(Dataset entries)
§ §

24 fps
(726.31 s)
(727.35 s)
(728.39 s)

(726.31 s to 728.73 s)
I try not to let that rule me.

§ §

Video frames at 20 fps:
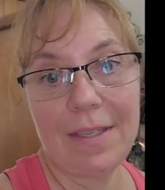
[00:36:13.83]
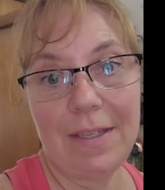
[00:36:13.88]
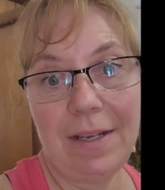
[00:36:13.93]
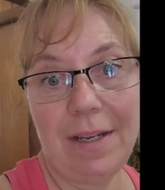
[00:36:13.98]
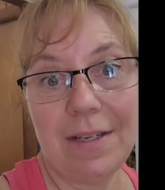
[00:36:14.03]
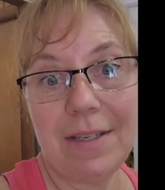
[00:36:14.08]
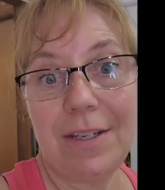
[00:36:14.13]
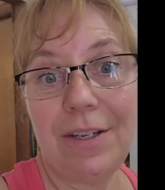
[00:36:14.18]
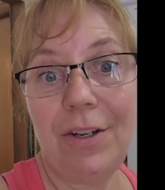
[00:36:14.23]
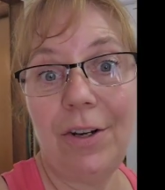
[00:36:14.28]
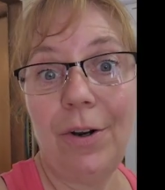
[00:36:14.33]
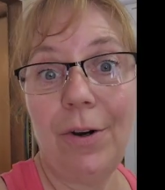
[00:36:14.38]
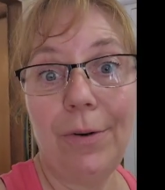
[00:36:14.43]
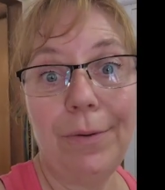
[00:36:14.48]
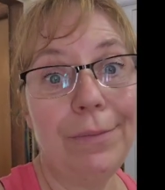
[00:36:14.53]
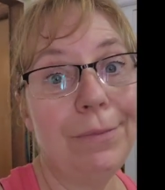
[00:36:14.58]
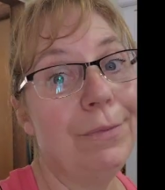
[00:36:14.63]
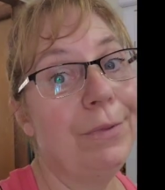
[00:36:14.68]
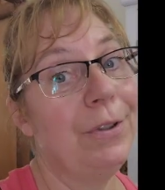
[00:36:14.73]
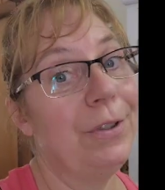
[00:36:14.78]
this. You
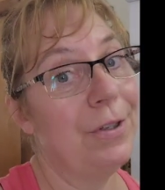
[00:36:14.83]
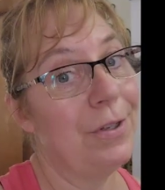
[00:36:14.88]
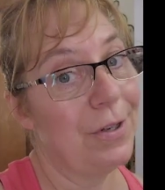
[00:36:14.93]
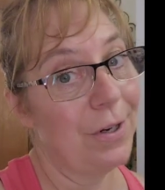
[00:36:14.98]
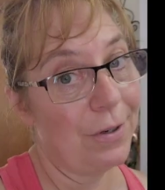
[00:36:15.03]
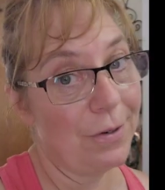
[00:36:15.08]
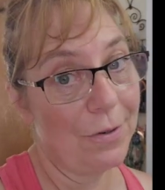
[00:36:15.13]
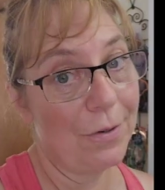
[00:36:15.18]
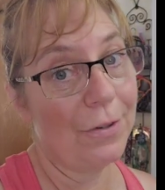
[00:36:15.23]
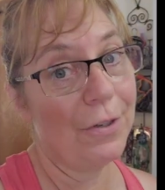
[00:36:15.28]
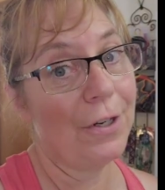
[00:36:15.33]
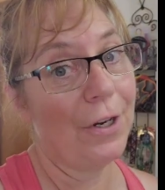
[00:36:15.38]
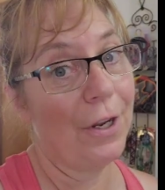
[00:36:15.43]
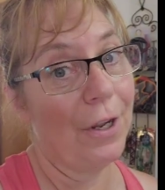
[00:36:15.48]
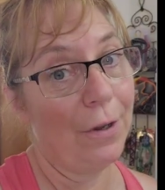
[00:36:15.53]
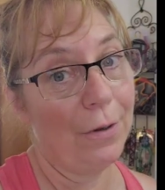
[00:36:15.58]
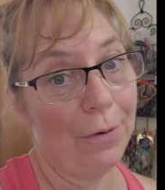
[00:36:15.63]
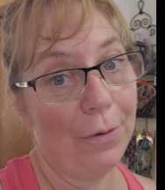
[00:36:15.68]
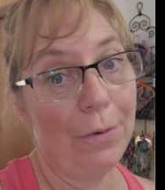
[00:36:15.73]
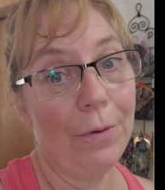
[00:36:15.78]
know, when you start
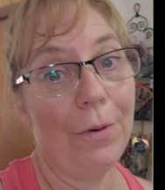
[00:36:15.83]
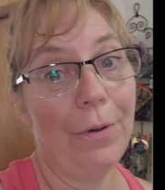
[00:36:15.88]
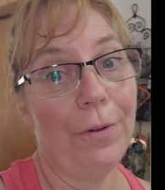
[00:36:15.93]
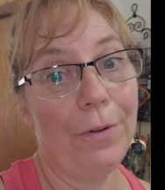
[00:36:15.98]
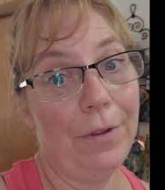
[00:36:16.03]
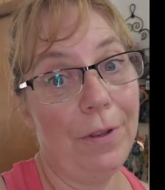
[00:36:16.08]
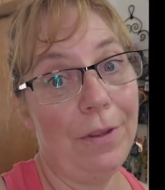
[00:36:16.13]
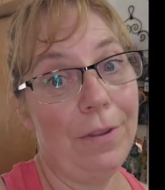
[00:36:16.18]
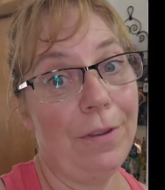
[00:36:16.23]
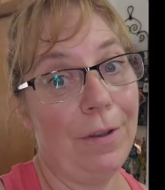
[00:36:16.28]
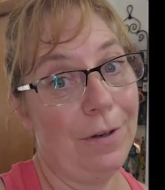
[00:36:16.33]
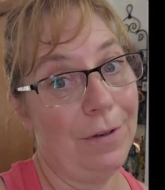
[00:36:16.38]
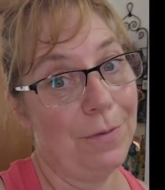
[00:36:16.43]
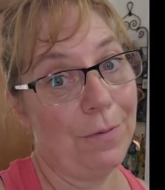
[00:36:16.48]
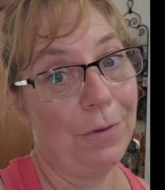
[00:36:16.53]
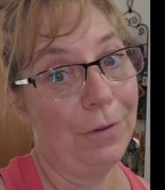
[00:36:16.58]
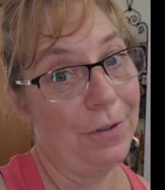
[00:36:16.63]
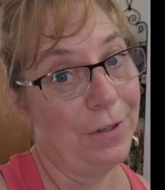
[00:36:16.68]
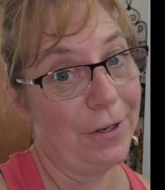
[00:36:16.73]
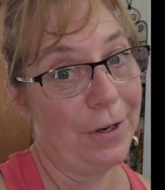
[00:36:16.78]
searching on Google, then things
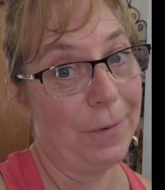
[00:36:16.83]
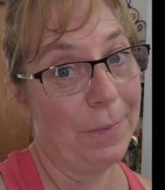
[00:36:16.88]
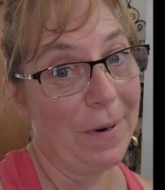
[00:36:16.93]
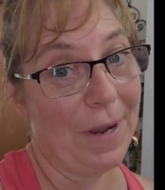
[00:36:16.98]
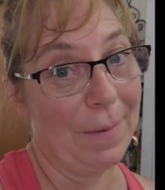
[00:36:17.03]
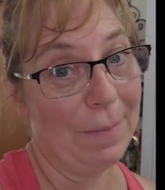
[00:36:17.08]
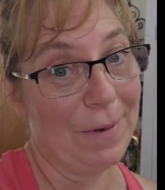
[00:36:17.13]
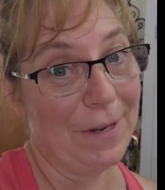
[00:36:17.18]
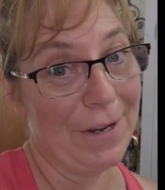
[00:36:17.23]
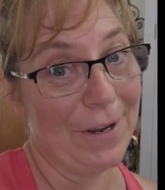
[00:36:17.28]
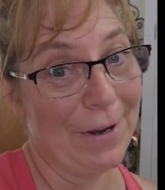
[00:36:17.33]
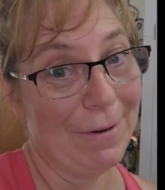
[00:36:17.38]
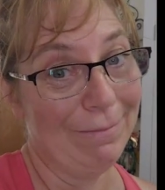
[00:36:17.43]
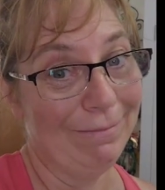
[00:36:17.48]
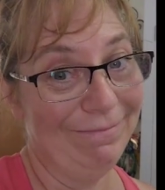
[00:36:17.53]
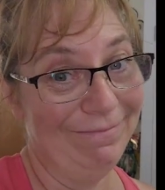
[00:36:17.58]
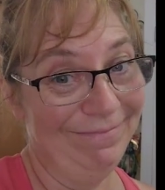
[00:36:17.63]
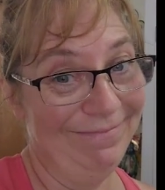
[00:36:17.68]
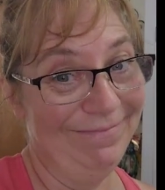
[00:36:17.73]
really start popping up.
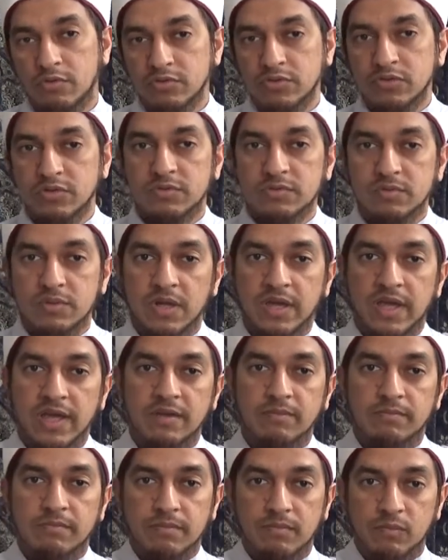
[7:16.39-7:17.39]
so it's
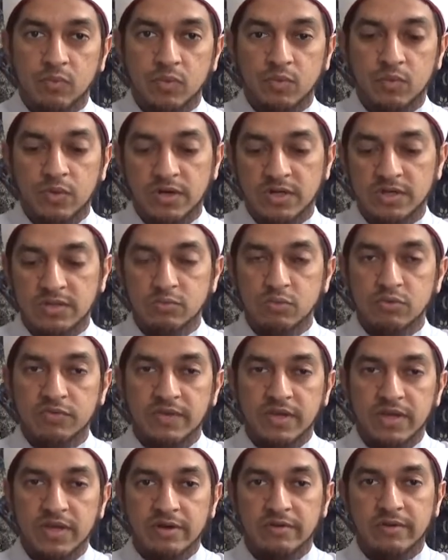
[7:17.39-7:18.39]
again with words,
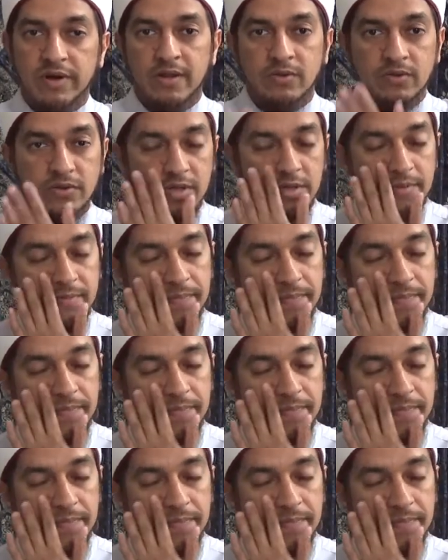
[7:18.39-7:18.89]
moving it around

§ §

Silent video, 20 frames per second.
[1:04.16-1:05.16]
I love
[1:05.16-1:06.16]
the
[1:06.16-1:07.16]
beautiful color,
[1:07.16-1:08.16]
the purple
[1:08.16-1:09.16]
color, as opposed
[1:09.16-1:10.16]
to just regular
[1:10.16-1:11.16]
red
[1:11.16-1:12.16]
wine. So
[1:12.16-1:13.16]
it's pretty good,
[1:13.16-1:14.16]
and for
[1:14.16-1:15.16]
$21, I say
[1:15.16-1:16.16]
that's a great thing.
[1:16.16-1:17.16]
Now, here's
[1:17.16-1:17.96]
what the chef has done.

§ §

Instructions to follow -> Your answer should consist of the lines above between those holding "[00:36:15.88]" and "[00:36:16.73]", inclusive, reproduced word for word and without pictures.

Solution to this exercise ->
[00:36:15.88]
[00:36:15.93]
[00:36:15.98]
[00:36:16.03]
[00:36:16.08]
[00:36:16.13]
[00:36:16.18]
[00:36:16.23]
[00:36:16.28]
[00:36:16.33]
[00:36:16.38]
[00:36:16.43]
[00:36:16.48]
[00:36:16.53]
[00:36:16.58]
[00:36:16.63]
[00:36:16.68]
[00:36:16.73]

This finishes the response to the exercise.